Конечно, философский «аутсайдер» Ницше не был космическим пришельцем — он сформировался в пространстве европейской культуры и был выразителем ее тенденций.

Подобно Шопенгауэру, Ницше — великолепный стилист: он блестящий классический филолог, который, однако, придает античности облик Диониса — не Аполлона.

А язык его сочинений и писем — это рафинированный даже в его грубостях немецкий литературный язык, чистый и прозрачный, как воды тогдашнего немецкого Рейна, реки, которая соответствовала своему имени.

Но, в противоположность здоровяку Шопенгауэру, презиравшему телесное начало в человеке, болезненный Ницше представляет себе и воспевает великое телесное здоровье. Впрочем, биологическая жизнь отнюдь не представляется ему высшей ступенью мировой эволюции — неорганическое, царство минералов, он считает куда более совершенным.

В своих настроениях он, влюбленный в античность, выглядит законным наследником немецкого романтизма, литературно-политического течения «бури и натиска». Но враг, с которым Ницше сражается, уже другой — это «великая поверхностность христианско-буржуазного мира».

В этом плане его можно сравнивать, скажем, с Марксом, которому тоже претили буржуазные идеалы и буржуазная ограниченность в любом виде.

Но для Ницше наука и научный подход (идеал философии и философствования для Маркса) — не более чем «промежуточная станция, где находят свое естественное облегчение и удовлетворение средние, более многогранные и более сложные существа: все те, кому деятельность не по нутру».

Не говоря уж о том, что Ницше решительно отвергает Марксов социалистически-коммунистический идеал, расценивая его как пропаганду всеобщей посредственности, ничтожного и незначительного, которое и без того широко распространяется в европейском обществе.

И здесь, может быть, мы соприкасаемся с важнейшим аспектом философии Ницше — с его этическим зарядом.

Это утверждение может показаться парадоксальным: разве не общим местом у критиков ницшеанства стало обвинение в пропаганде аморализма? Разве не опирались на его идеи германские фашисты, создавшие в Европе режим, в аморализме которого мало кто сомневается?
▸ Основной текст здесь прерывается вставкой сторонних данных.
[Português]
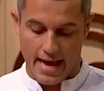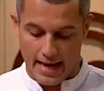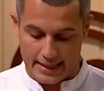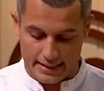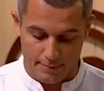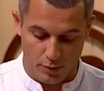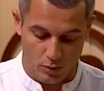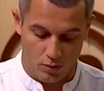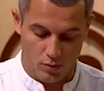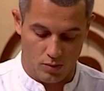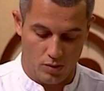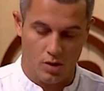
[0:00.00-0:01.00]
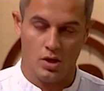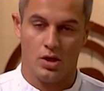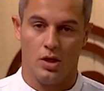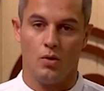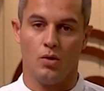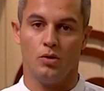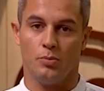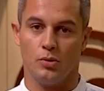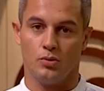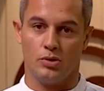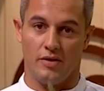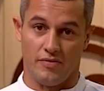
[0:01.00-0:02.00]
é que tá bom. E quando o
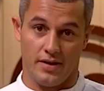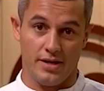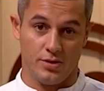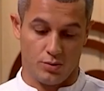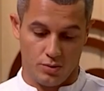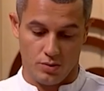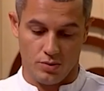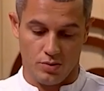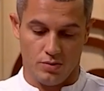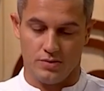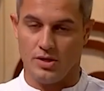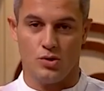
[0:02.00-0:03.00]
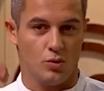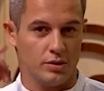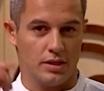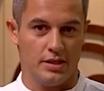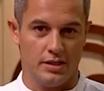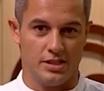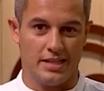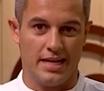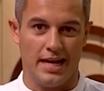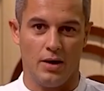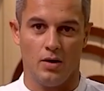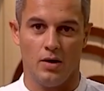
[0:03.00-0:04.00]
produto é fresco, você escuta ele
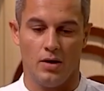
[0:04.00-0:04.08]
estalar, ó.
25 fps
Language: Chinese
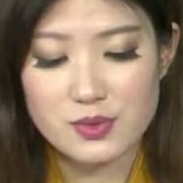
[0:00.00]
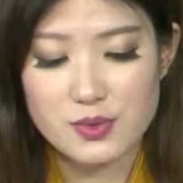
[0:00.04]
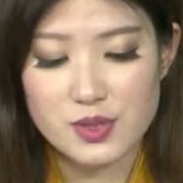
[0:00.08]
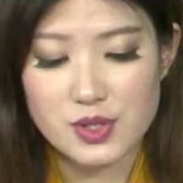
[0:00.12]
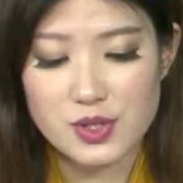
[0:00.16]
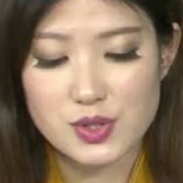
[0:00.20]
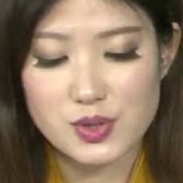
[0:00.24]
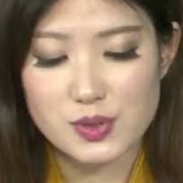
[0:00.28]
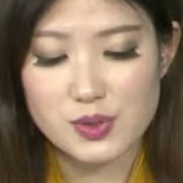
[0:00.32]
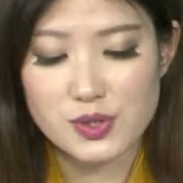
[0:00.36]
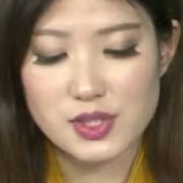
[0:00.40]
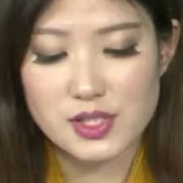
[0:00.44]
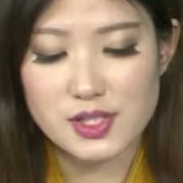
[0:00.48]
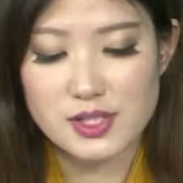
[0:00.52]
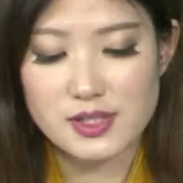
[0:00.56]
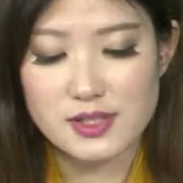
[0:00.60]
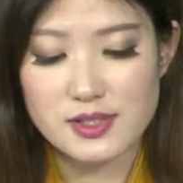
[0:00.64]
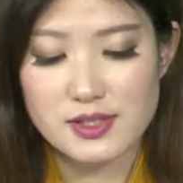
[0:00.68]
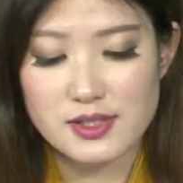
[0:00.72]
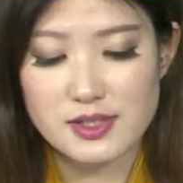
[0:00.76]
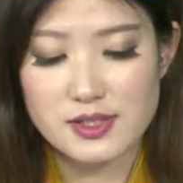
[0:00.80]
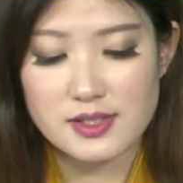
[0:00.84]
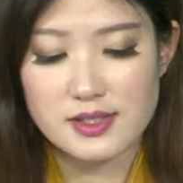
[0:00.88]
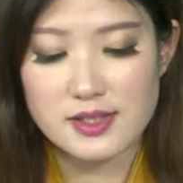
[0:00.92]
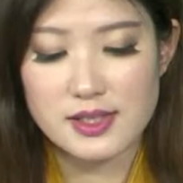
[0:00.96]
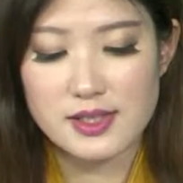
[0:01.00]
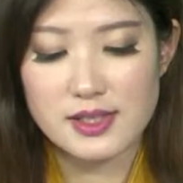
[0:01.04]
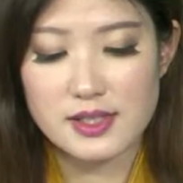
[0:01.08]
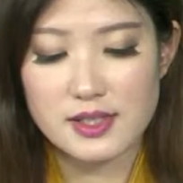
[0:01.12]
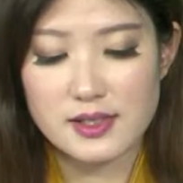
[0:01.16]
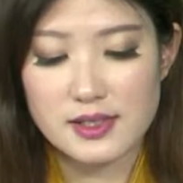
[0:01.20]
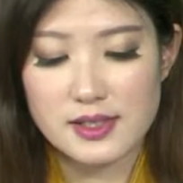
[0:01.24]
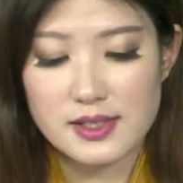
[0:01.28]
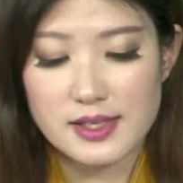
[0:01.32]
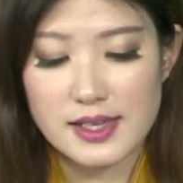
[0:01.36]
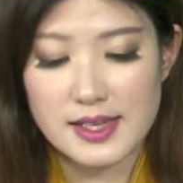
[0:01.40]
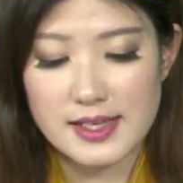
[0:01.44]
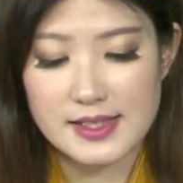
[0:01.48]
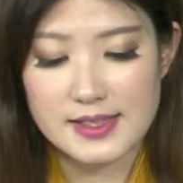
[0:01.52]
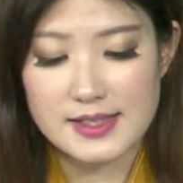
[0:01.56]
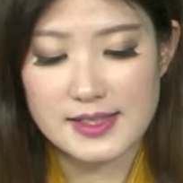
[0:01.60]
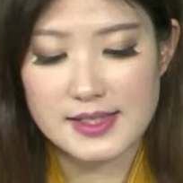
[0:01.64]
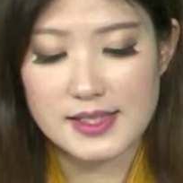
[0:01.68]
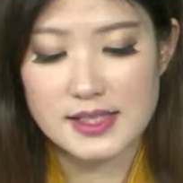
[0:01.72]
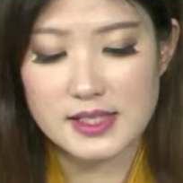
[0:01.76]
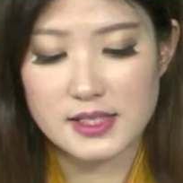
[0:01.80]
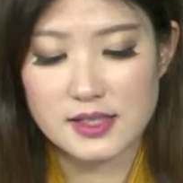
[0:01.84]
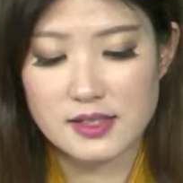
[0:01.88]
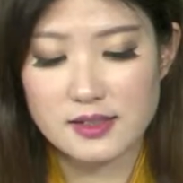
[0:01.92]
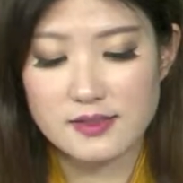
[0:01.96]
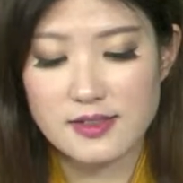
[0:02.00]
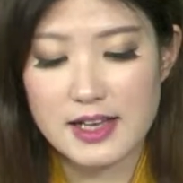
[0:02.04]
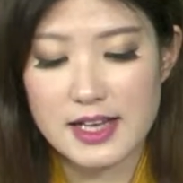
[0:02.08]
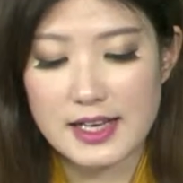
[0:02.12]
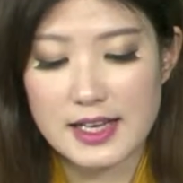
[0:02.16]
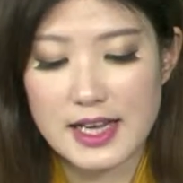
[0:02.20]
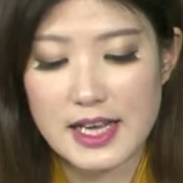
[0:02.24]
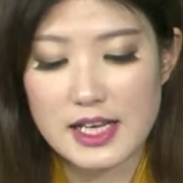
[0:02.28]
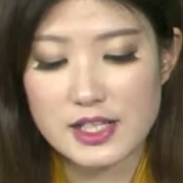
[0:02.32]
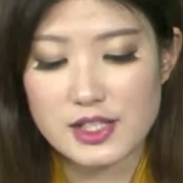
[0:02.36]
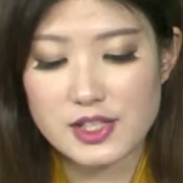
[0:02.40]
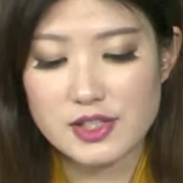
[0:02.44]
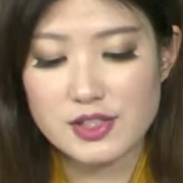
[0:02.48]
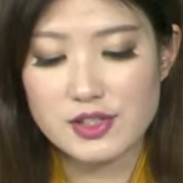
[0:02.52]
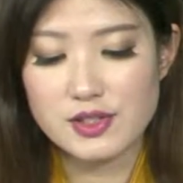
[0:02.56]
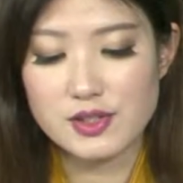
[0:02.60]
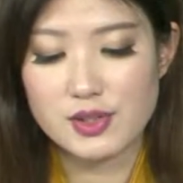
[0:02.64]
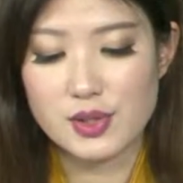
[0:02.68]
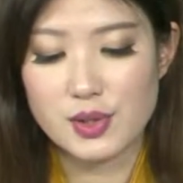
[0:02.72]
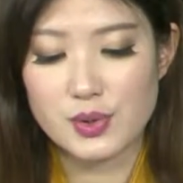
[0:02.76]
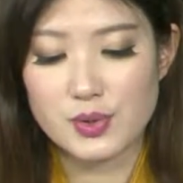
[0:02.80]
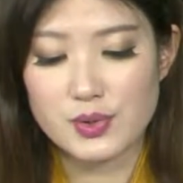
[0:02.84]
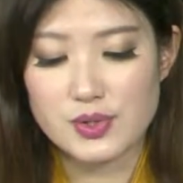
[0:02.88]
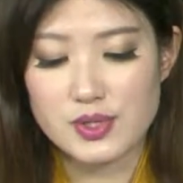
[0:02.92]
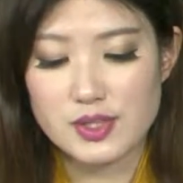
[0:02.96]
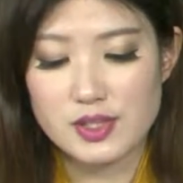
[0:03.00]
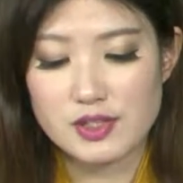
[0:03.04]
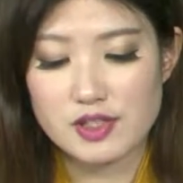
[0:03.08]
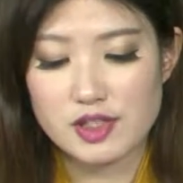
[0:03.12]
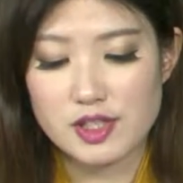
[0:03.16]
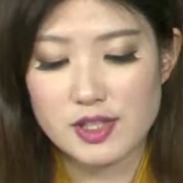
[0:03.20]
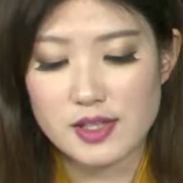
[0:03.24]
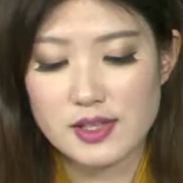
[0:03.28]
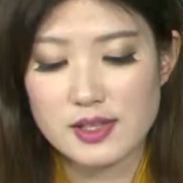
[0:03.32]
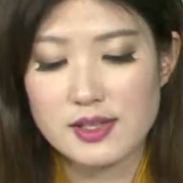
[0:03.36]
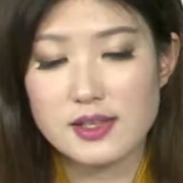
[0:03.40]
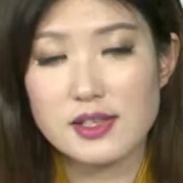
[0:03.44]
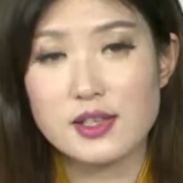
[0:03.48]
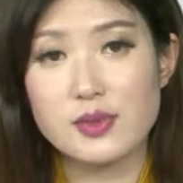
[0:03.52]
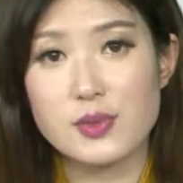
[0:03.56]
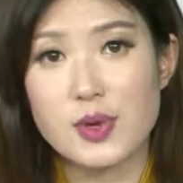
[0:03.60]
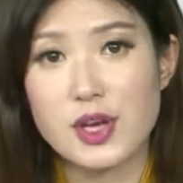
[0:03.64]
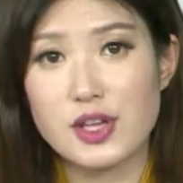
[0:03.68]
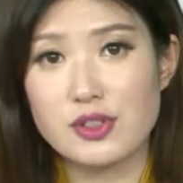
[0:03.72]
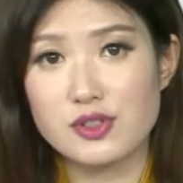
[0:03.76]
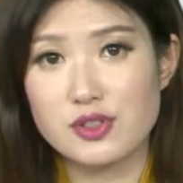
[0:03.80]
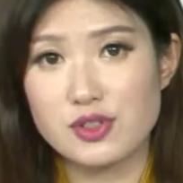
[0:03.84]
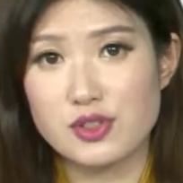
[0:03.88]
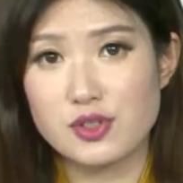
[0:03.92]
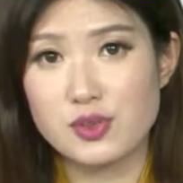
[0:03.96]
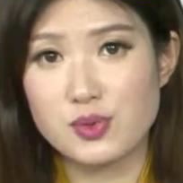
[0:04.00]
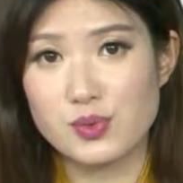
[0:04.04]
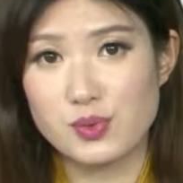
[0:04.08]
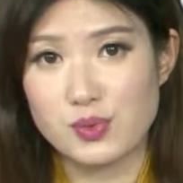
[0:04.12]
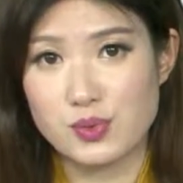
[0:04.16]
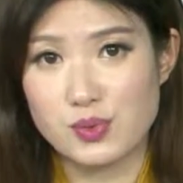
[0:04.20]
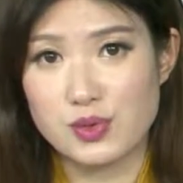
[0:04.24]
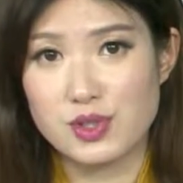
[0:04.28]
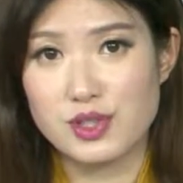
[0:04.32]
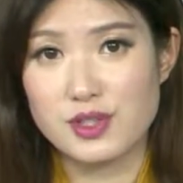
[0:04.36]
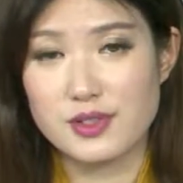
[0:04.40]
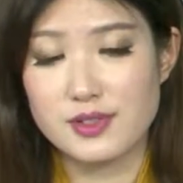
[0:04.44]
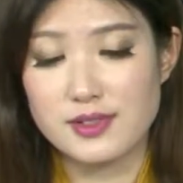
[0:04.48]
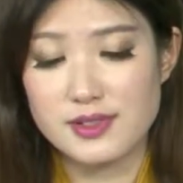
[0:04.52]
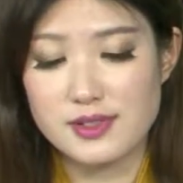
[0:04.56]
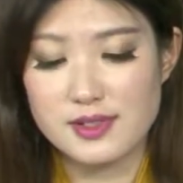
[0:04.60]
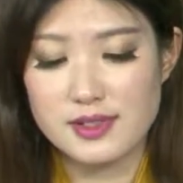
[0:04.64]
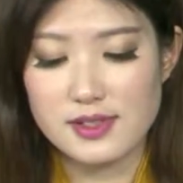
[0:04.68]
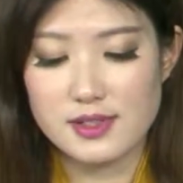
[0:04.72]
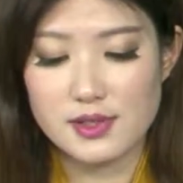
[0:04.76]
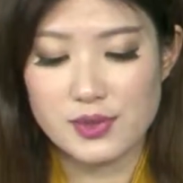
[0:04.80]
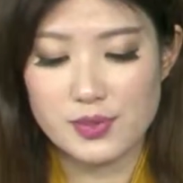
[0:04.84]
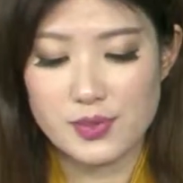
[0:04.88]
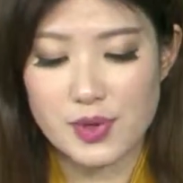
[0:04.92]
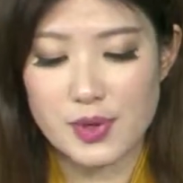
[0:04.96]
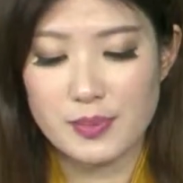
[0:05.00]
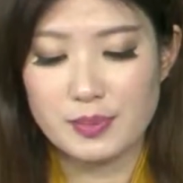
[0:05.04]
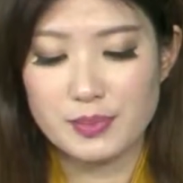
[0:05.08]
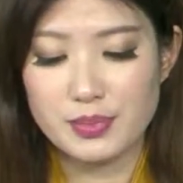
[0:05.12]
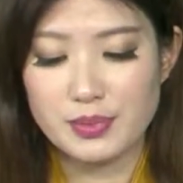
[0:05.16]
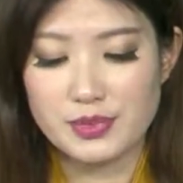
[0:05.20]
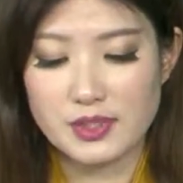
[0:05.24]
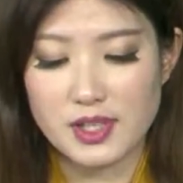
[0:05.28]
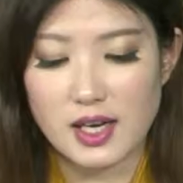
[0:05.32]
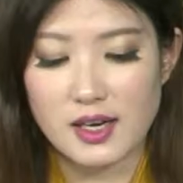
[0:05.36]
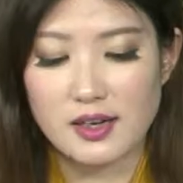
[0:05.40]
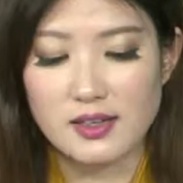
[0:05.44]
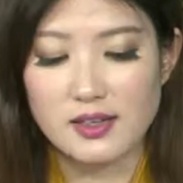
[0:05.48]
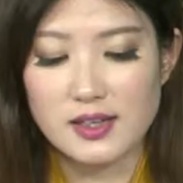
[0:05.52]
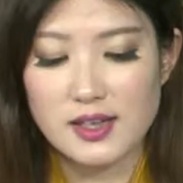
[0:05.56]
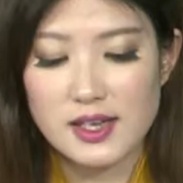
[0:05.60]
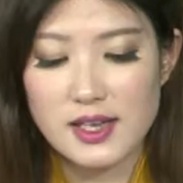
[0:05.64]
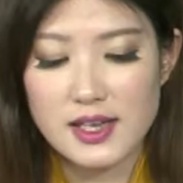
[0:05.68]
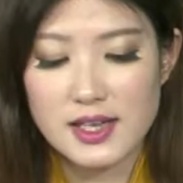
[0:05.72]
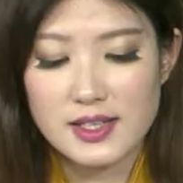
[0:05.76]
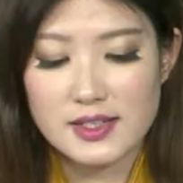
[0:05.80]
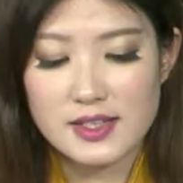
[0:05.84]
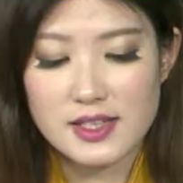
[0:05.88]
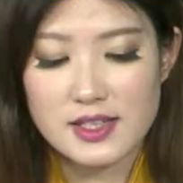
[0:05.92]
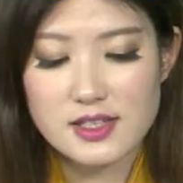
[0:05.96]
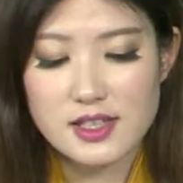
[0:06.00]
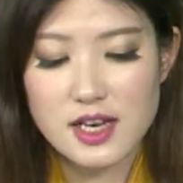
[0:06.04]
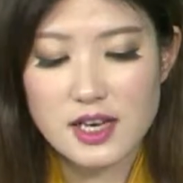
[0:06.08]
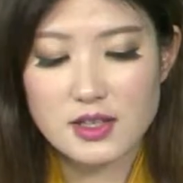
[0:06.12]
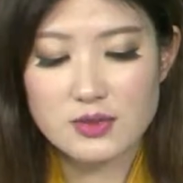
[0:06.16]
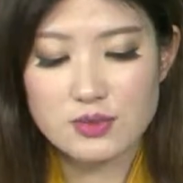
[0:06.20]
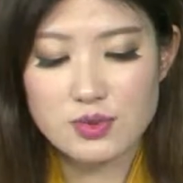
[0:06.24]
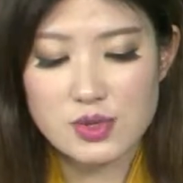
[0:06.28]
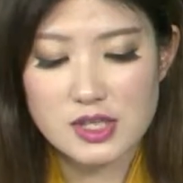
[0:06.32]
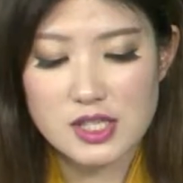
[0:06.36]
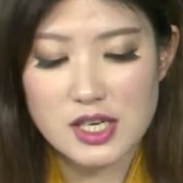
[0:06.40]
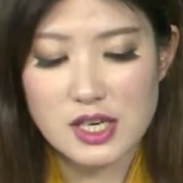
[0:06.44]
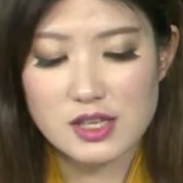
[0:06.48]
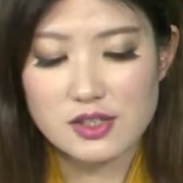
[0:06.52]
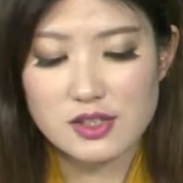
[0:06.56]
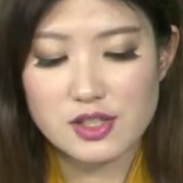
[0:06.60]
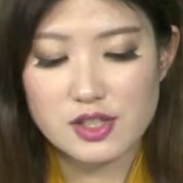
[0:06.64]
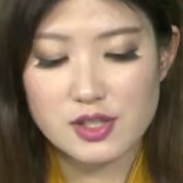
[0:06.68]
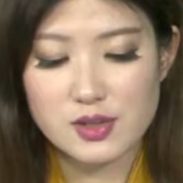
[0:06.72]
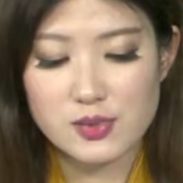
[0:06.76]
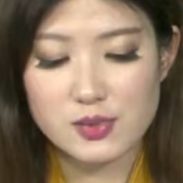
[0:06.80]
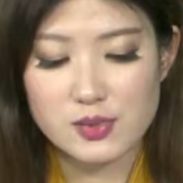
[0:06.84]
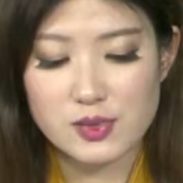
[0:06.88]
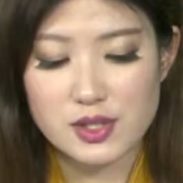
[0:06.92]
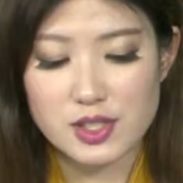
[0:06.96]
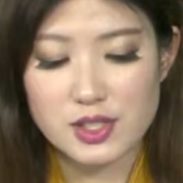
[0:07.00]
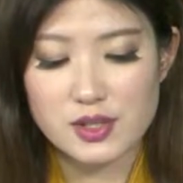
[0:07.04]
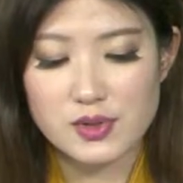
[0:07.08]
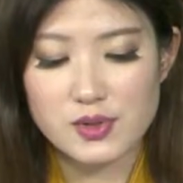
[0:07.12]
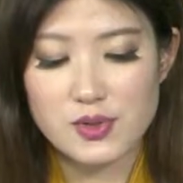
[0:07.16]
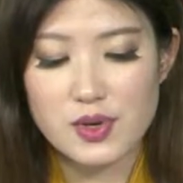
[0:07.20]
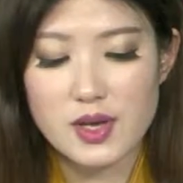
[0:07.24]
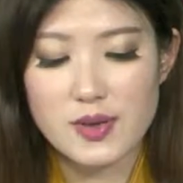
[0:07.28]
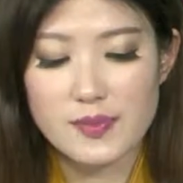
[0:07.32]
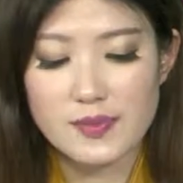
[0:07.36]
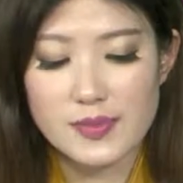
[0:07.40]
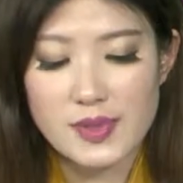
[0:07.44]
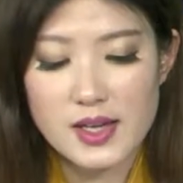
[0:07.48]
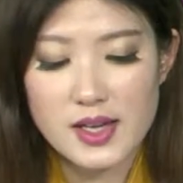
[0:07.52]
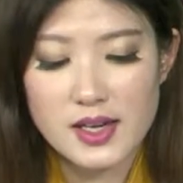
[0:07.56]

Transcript: 最终涉及的累计额外开支由四十一亿元至五十四亿元不等，延长最长十五个月。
Наконец, разве не писал Ницше и сам: « Мораль — это зверинец; предпосылка ее — та, что железные прутья могут быть полезнее, чем свобода, даже для уже уловленных; другая ее предпосылка, что существуют укротители зверей, которые не останавливаются перед самыми ужасными средствами — которые умеют пользоваться раскаленным железом. … Чтобы иметь правильное представление о морали, мы должны поставить на ее место два зоологических понятия: приручение животного и разведение известного вида»?

И, тем не менее, ницшеанская критика морали — это прежде всего и главным образом этическая концепция, продолжающая эстафету критики традиционной философии; эстафету, на новом этапе которой критику Логоса сменяет (и дополняет) критика Этоса.

В самом деле, Ницше выступает против «христианско-моральной интерпретации мира», в основе которой (как он совершенно справедливо считает) лежит «греко-христианская метафизика». В ее истоках сущность (смысл), благо и красота представали как нерушимое триединство.

Для Сократа вопрос о смысле сущего означал одновременно и вопрос, является ли сущее благим; в высшем сущем истина воплощена совершенным образом.

Бог есть истина! Это значит, что только сущее, которое есть все и никогда не превращается в Ничто, гарантирует наше человеческое бытие от погружения в ничтожность. В терминах христианских: Бог живой, и все мы живы его силою.